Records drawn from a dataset
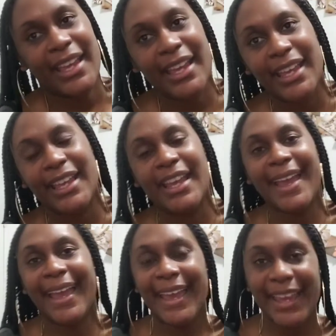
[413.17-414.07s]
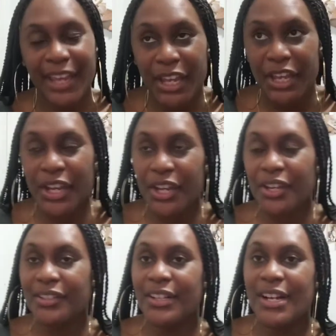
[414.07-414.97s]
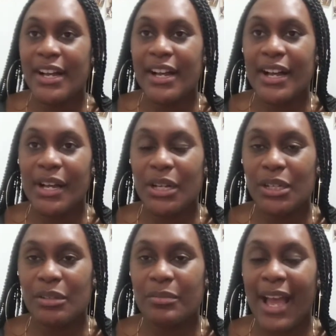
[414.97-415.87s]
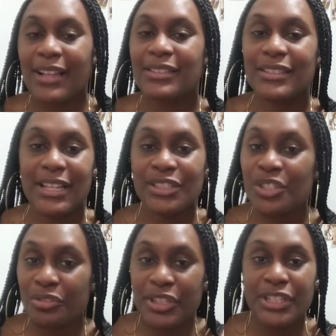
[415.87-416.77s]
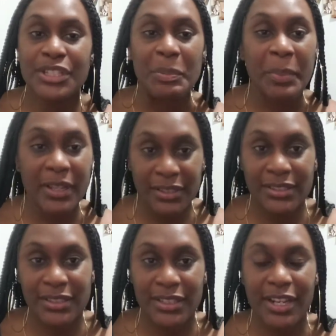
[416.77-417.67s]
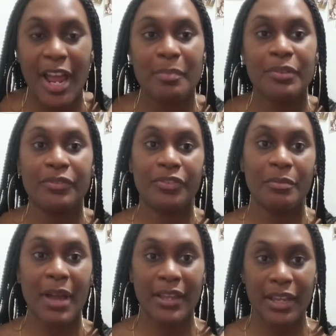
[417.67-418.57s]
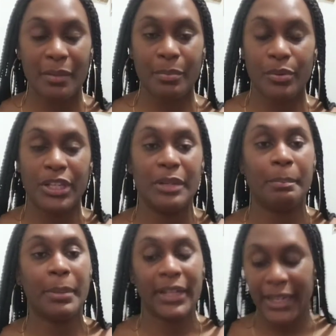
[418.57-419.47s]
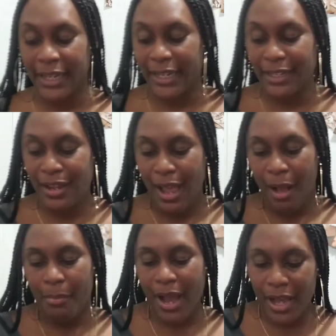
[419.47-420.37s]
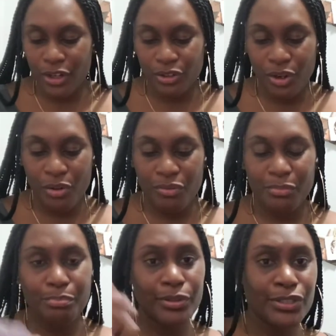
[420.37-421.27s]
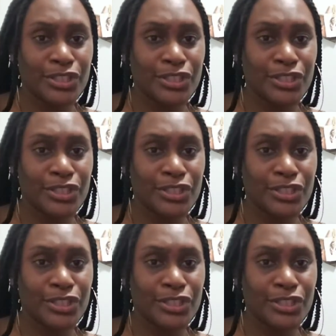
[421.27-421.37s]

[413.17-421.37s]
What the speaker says: a hair accessories person. I prefer my hair pretty plain, but I don't know what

What to produce
Reproduce the lines above, exactly and exclusively, from the line containing "[419.47-420.37s]" down to the last line, both included; pictures are not part of the copy.

Response
[419.47-420.37s]
[420.37-421.27s]
[421.27-421.37s]

[413.17-421.37s]
What the speaker says: a hair accessories person. I prefer my hair pretty plain, but I don't know what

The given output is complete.